In its second historical period of Berlin was the town of the Kings of Prussia. We are reminded of this today by Charlottenburg palace, which Frederick I, the first King of Prussia, had built for his wife Sophie-Charlotte. Frederick William I enlarged Berlin and built the new suburb of Friedrichstraβe and the Wilhelmstraβe, which were later to form the government quarters. It was Frederick the Great who laid out Berlin’s most famous street, Unter den Linden, at the end of which the Bradenburg Gate was erected in 1789.

In 1871, when Berlin became the capital of the German Empire, the third great period began for the town. During the industrial age it had flourished tremendously and could soon boast one million inhabitants. All this part of the old Berlin of the kings and kaisers with its neo-classical buildings is today situated in East Berlin. Up to 1860 the present town district called Mitte around the Alexanderplatz was Berlin proper, and the Brandenburg Gate formed the architectural boundary of the town. Only at this time did the town begin to expand westwards, and smart residential areas center around the large new connecting road, the Kurfȕstendamm, extended out towards Grunewald.

The fourth period is the time between the end of the First World War and 1933, when Berlin became a town of international standing. This Greater Berlin came into being in 1920, when the whole growth of town districts, suburbs, villages, and land with its total of four million people was merged together under a uniform administration to form an organic whole. Thus a major city was born, with one-fifth of its total area of 350 square miles consisting of woods, lakes, and rivers, and which, with its fresh climate, could rightly call itself the healthiest city in the world.
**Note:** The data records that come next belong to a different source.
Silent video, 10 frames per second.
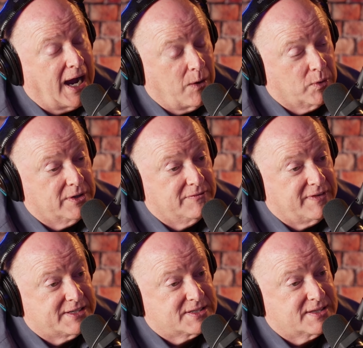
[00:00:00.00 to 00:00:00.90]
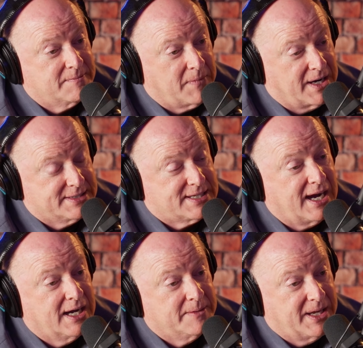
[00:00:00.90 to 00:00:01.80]
I want to invest my
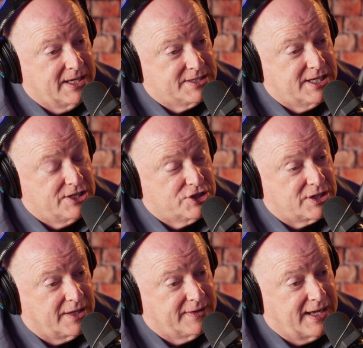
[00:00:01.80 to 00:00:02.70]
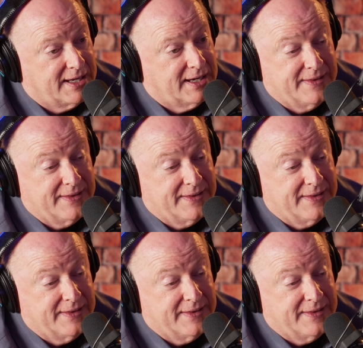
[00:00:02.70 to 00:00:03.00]
time and attention on that.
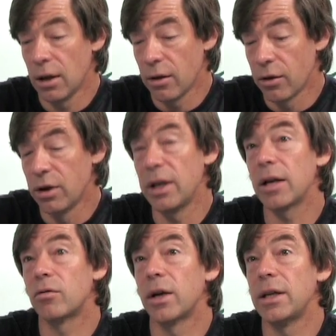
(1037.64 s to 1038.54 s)
the nick
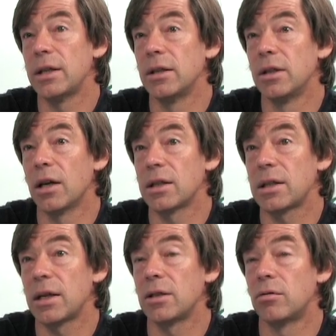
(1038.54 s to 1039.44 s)
rating does
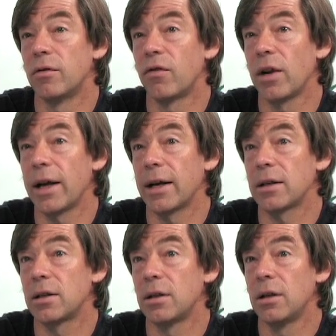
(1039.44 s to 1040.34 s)
tend to
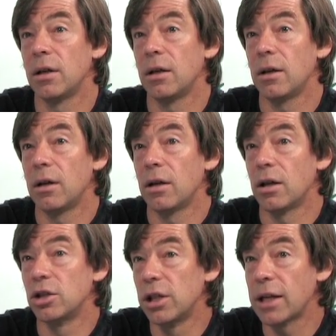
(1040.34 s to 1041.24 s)
reflect
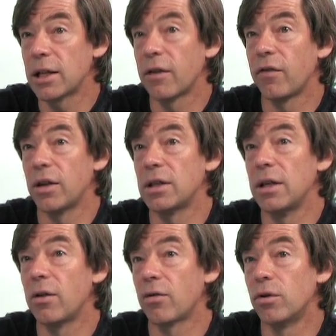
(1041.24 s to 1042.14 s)
a genetic
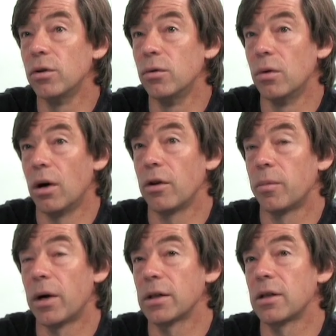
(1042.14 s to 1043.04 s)
affinity through other
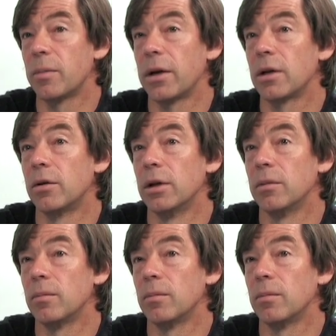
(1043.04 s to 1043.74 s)
parts of the pedigree.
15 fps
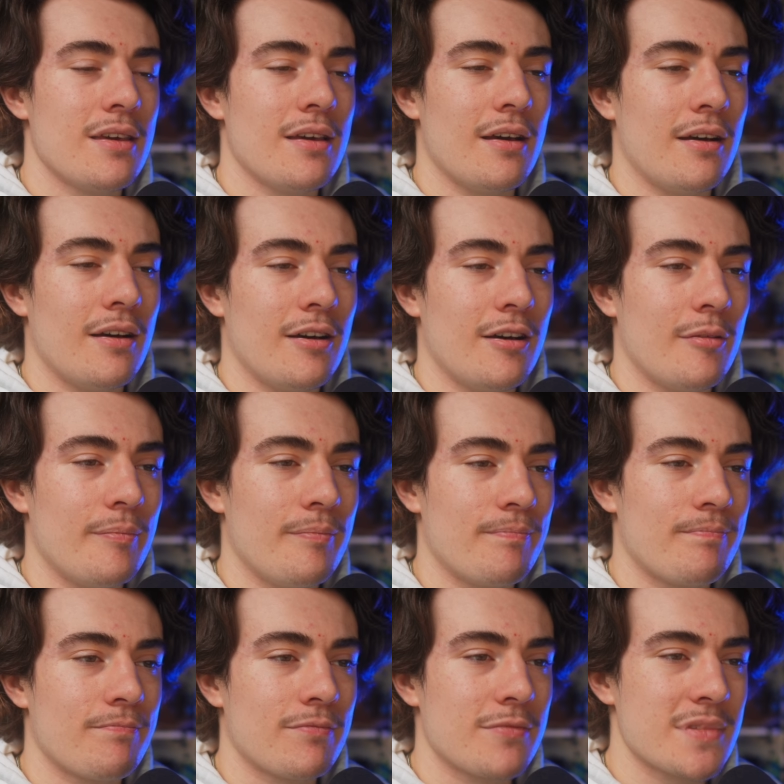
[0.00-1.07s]

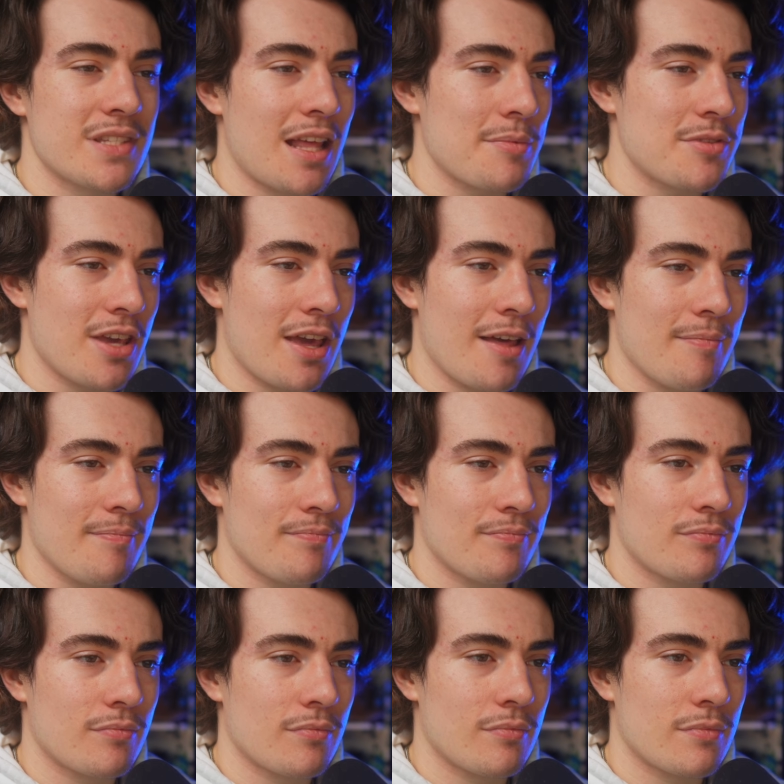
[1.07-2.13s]
Snapchat,
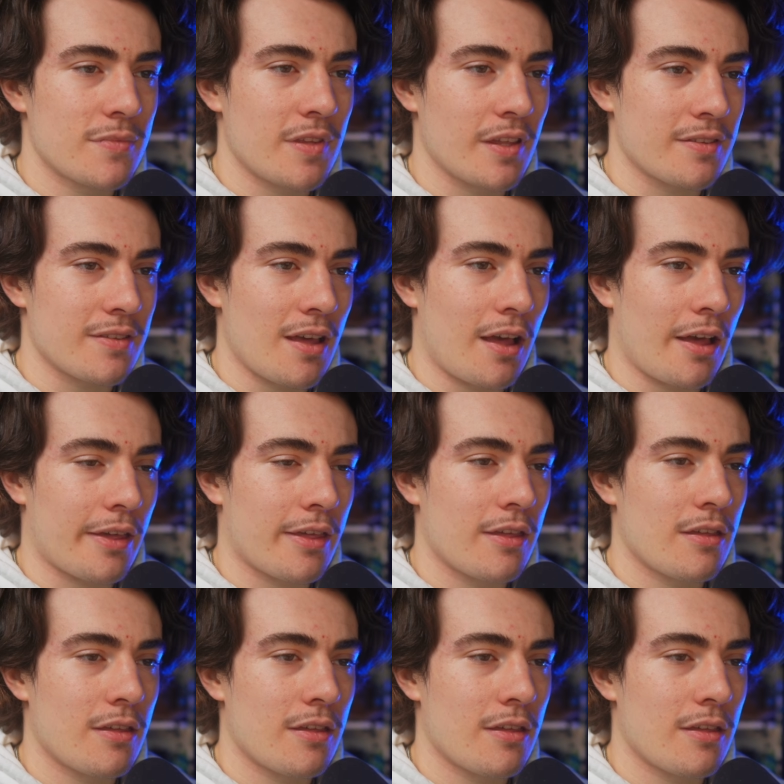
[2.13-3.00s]
TikTok.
This period was Berlin’s great age especially as far as culture is concerned. Since as early as 1700 Berlin possessed Germany’s first Academy of Sciences, as far back as 1696 the first Academy of Arts and the University founded by Humboldt in 1810 had long been Germany’s intellectual center. But now, in addition to all this, Berlin with more than fifty theaters, became a town with world-wide influence on the drama, a world-famous opera and concert town, a town of museums, whose art treasures could well stand comparison with those of London and Paris. But, this heyday was short-lived.